Im Mittelpunkt des Beitrags von Andreas Kuebart und Oliver Ibert steht die Auseinandersetzung mit acht unterschiedlichen Formen von Kopräsenz, die sich aufgrund von unterschiedlichen Interaktionsprozessen der beteiligten Akteure im Zusammenhang mit Seed-Accelerator-Programmen in unterschiedlichen Städten (Amsterdam, Berlin, Detroit und Hamburg) differenzieren lassen. Ihre Analyse belegt, dass Kopräsenz dazu beitragen kann, relationale Distanz zum Nutzen von Gründungsprozessen zu überbrücken.
Der Beitrag von Madeleine Wagner und Anna Growe beschäftigt sich mit der Förderung von Kreativität durch die Schaffung temporärer räumlicher Nähe im SAP App-Haus in Heidelberg. Dabei rücken die innenarchitektonische Gestaltung und Ausstattung des Ortes, an dem temporäre räumliche Nähe realisiert wird (im SAP App-Haus), die Interaktionen auf Workshops zur Realisierung temporärer räumlicher Nähe sowie die Ausrichter und Nachfrager von Workshops im SAP App-Haus in den Vordergrund der Analysen. Die Autorinnen arbeiten heraus, dass die zeitliche Befristung von Interaktionen auf Workshops, die neuen Akteurkonstellationen während der Workshops und die Durchführung der Workshops in speziell designten Räumlichkeiten zu einer Eventisierung von Wissensaustausch und Wissensgenerierung führen, die den kreativen Prozess fördert.
Der Beitrag von Nils Pfeufer und Lech Suwala befasst sich mit Fragen der Temporalität und Eventisierung eines spezifischen Ortstypus, den sogenannten Pop-up-Restaurants. Im Zusammenhang mit der Analyse von Standortstrategien dieser Unternehmen veranschaulichen die Autoren, wie sich temporäre Raumnutzungen durch gastronomische Betriebe in Wert setzen lassen. Ihre Analyse belegt, dass dem Betrieb dieser temporären Gastronomien diverse Ziele und Hintergründe zugrunde liegen und sich die Standortstrategien der Unternehmen in unterschiedlichen Formen der Standortwahl artikulieren.
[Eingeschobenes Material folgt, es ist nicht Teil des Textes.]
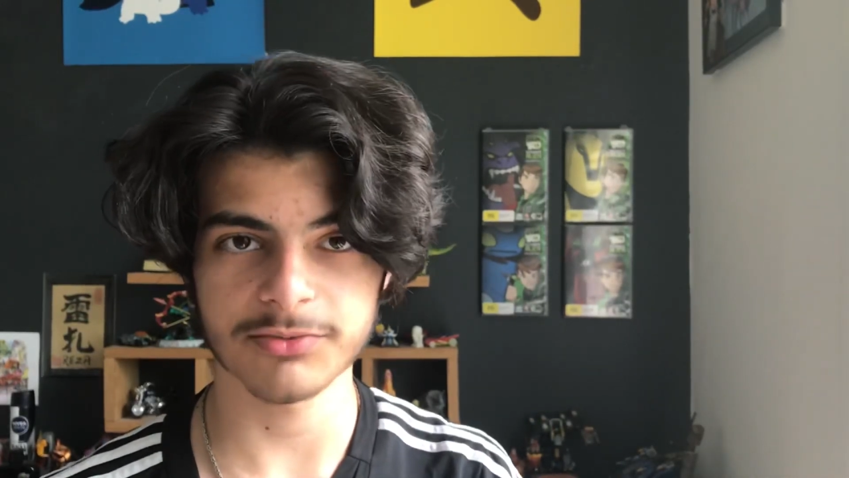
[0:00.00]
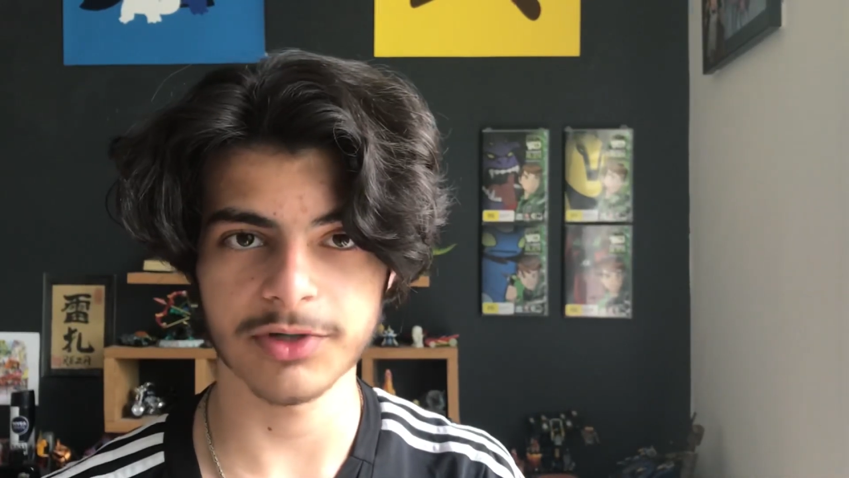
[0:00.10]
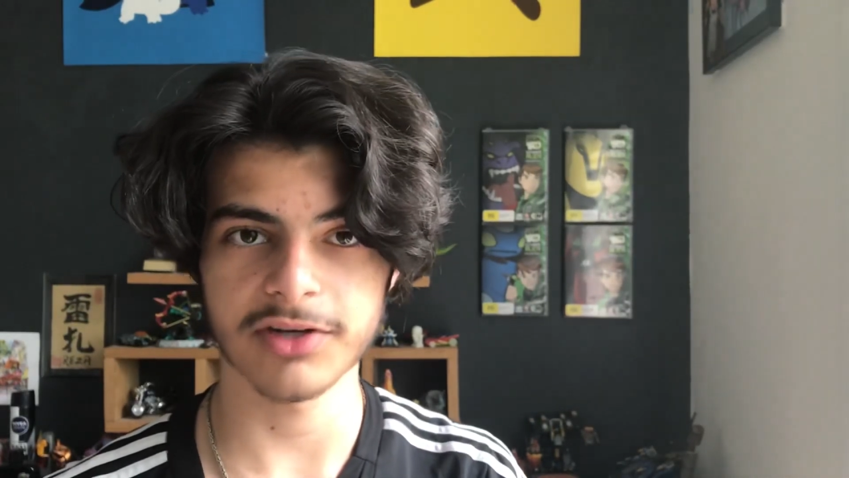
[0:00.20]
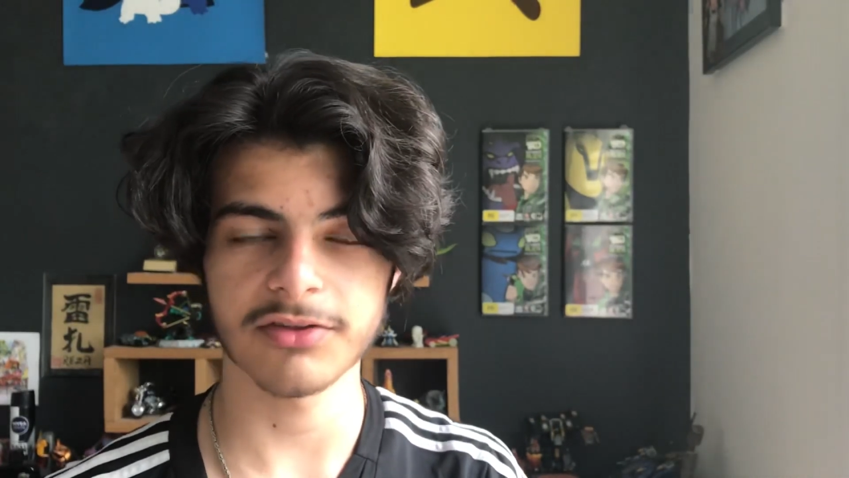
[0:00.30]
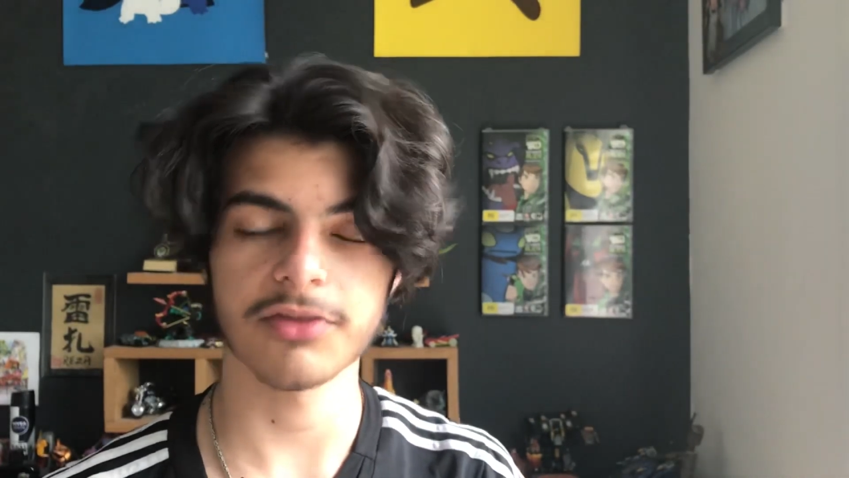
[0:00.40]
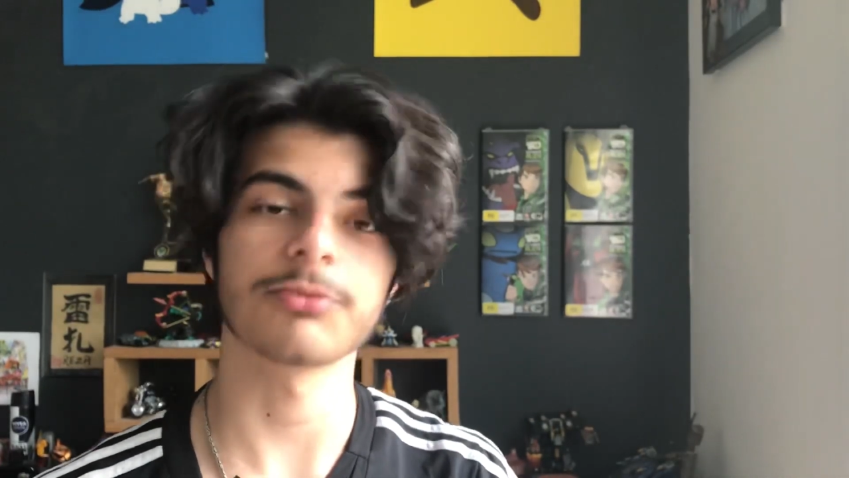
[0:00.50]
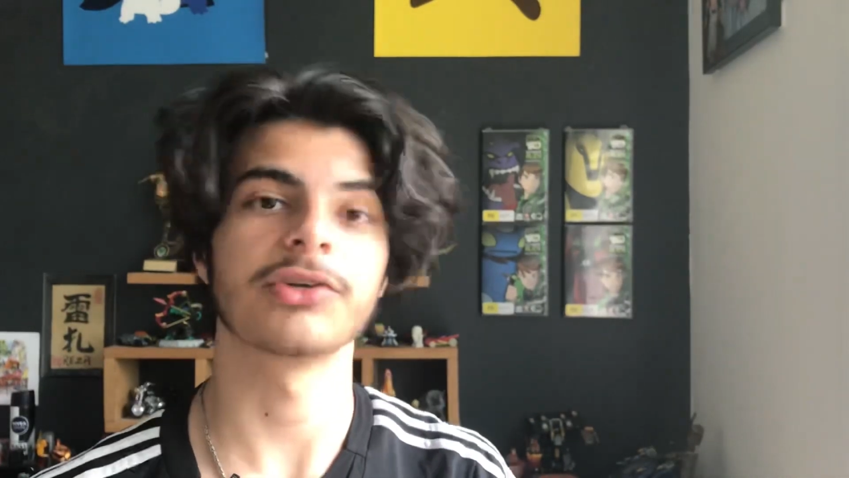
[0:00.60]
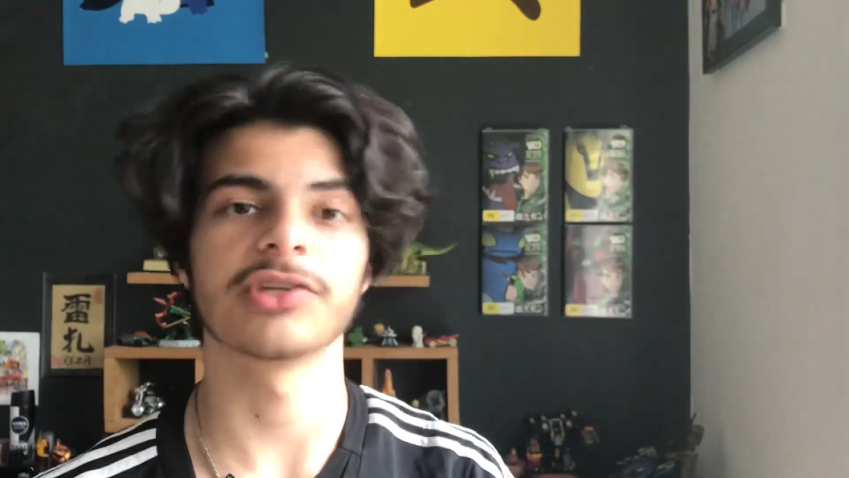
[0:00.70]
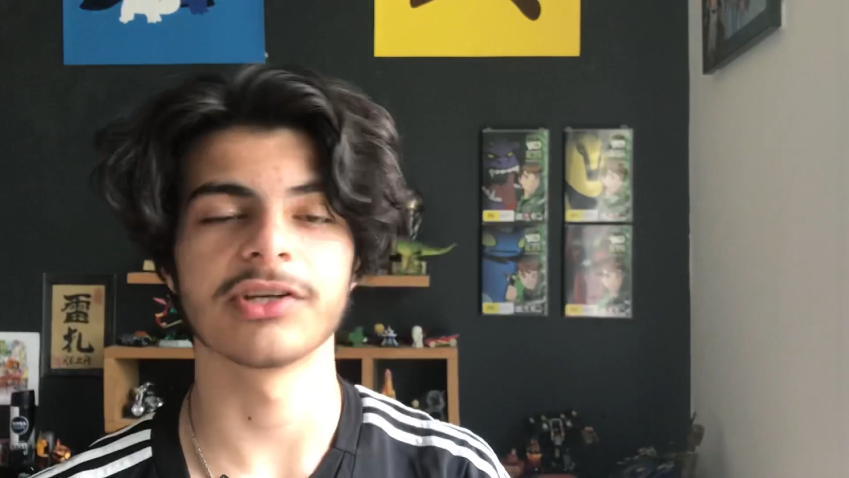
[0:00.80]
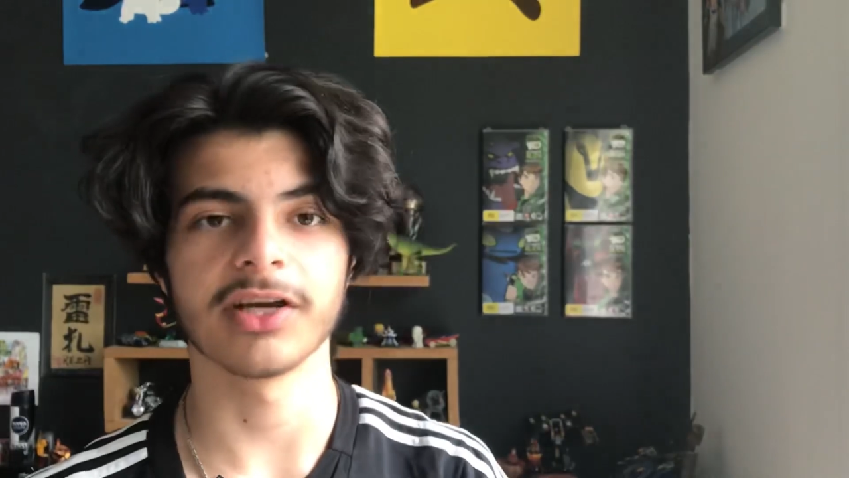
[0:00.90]
one out of the 3
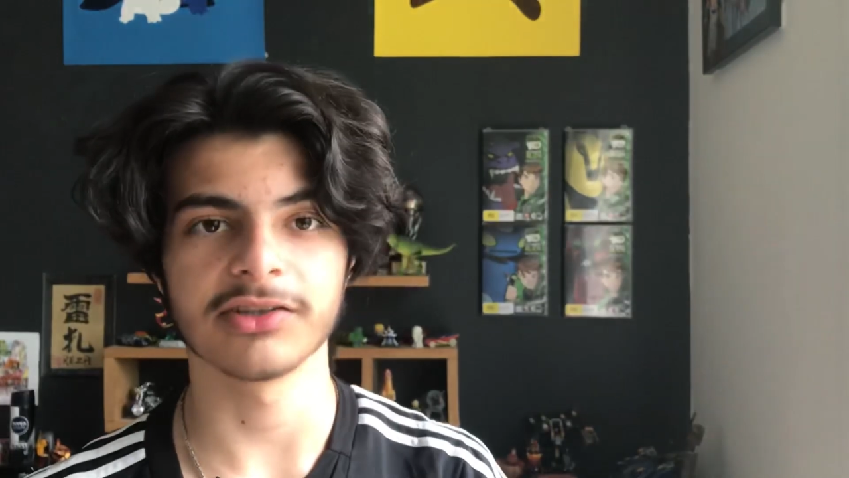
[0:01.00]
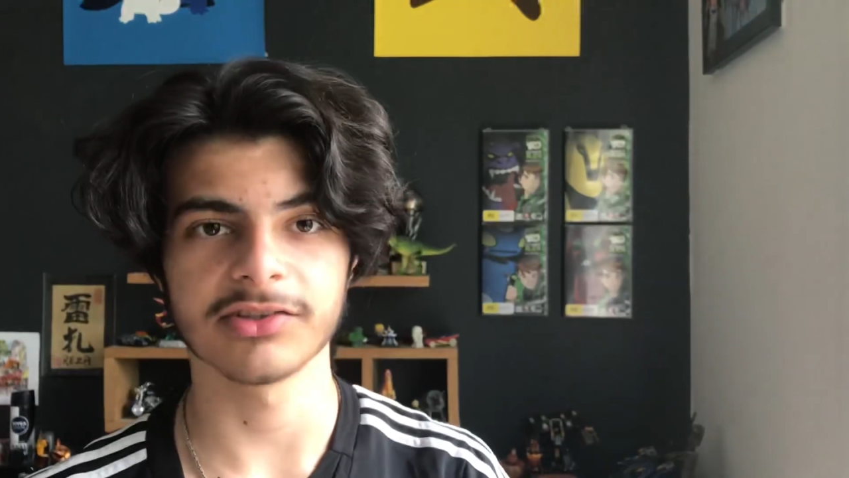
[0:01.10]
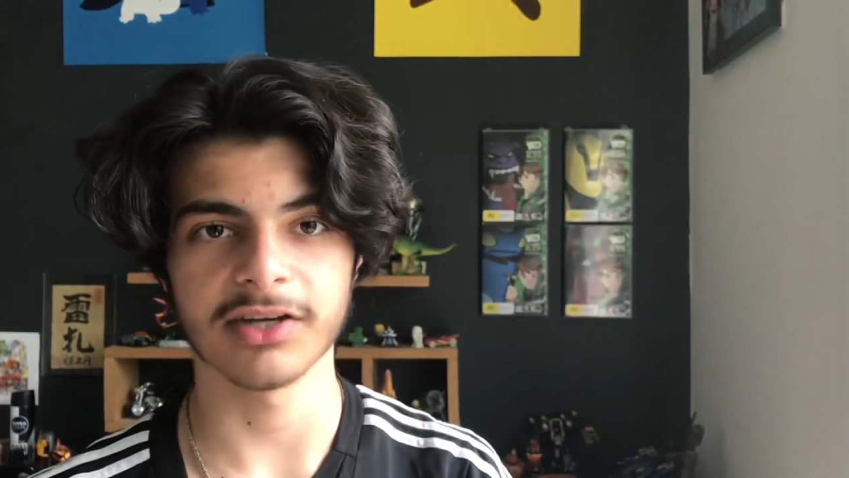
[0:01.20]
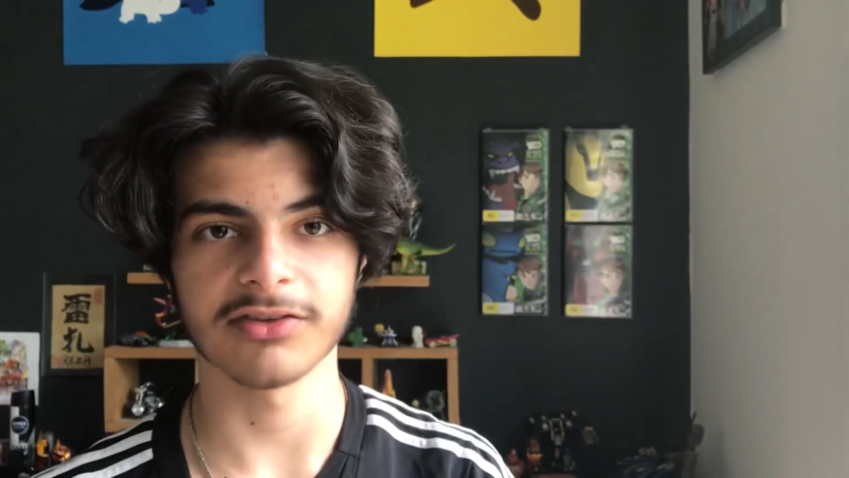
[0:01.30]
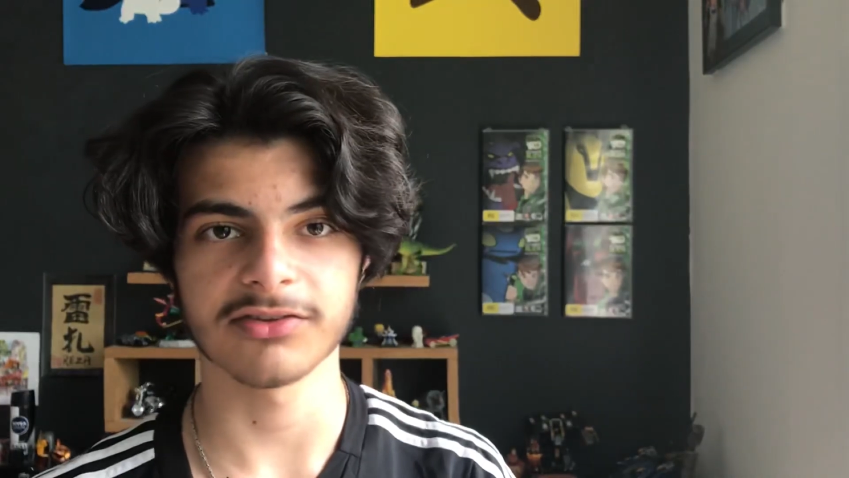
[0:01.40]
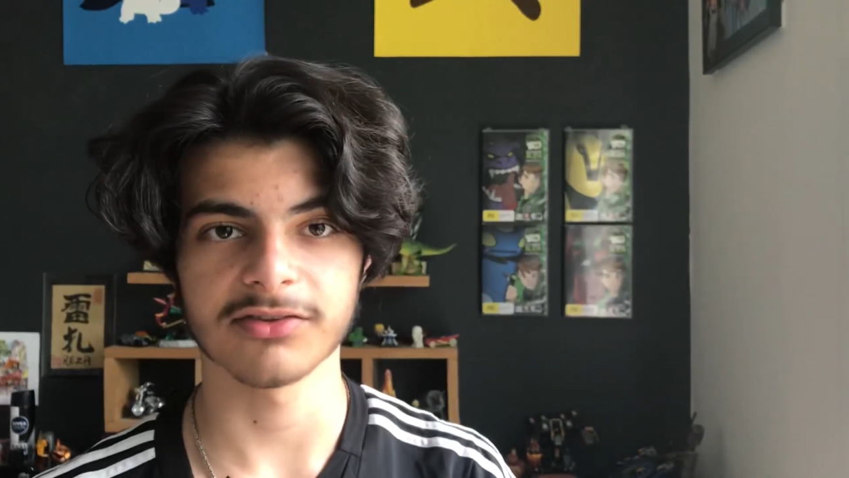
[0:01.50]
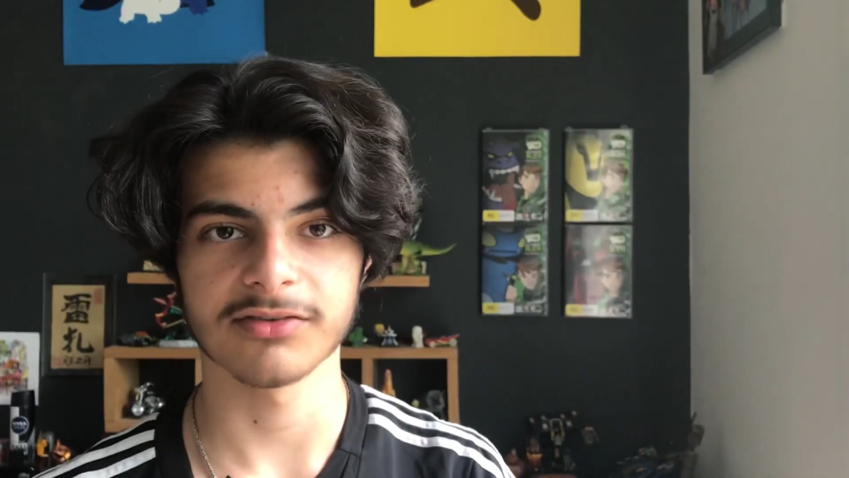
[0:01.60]
Gen 9 starters.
Der abschließende Beitrag von Lena Greinke und Nicola Hilti lenkt den Blick auf die Verbindung von Arbeit und Wohnen in einer zunehmend wissensbasierten Gesellschaft. Es werden temporär genutzte Räume von berufsbedingt multilokal lebenden Personen analysiert. Der Beitrag erörtert insofern nicht die Bedeutung temporärer räumlicher Nähe in Wirtschaftsprozessen, sondern deren Relevanz für Lebenssituationen, die durch eine zunehmende Flexibilisierung im Schnittbereich von Arbeits- und Privatleben gekennzeichnet sind. Auf dieser Grundlage werden Herausforderungen und Chancen für ländliche Räume diskutiert. Im Einzelnen verdeutlichen die Autorinnen, dass sich das Alltags- und Berufsleben in den temporär genutzten Räumen sehr divers gestaltet und multilokale Lebensweisen von betrieblichen Rahmenbedingungen und Strukturen beeinflusst werden.
Alles in allem setzen sich die Beiträge dieses Schwerpunktheftes mit temporärer Nähe in völlig unterschiedlichen räumlichen Konstellationen auseinander, die von Tonstudios bis hin zu Pop-Up-Restaurants reichen. Mit dem Fokus auf temporär genutzten Räumen von berufsbedingt multilokal Lebenden wird zudem der Blick über Wirtschaftsakteure hinaus erweitert und das Spannungsfeld von Flexibilität zwischen Berufs- und Privatleben einbezogen. Als Koordinatoren dieses Schwerpunktheftes ist uns bewusst, dass hier die oben andiskutierte Rolle von Akteuren, Orten und Interaktionen im Zusammenhang mit Fragen temporärer Akteurnähe keinesfalls abschließend behandelt wird. Gleichwohl sind wir auch davon überzeugt, dass die Beiträge – jeweils für sich genommen oder in ihrer spezifischen Zusammenstellung – einen wichtigen Anstoß für weiterführende Diskussionen und Analysen geben können.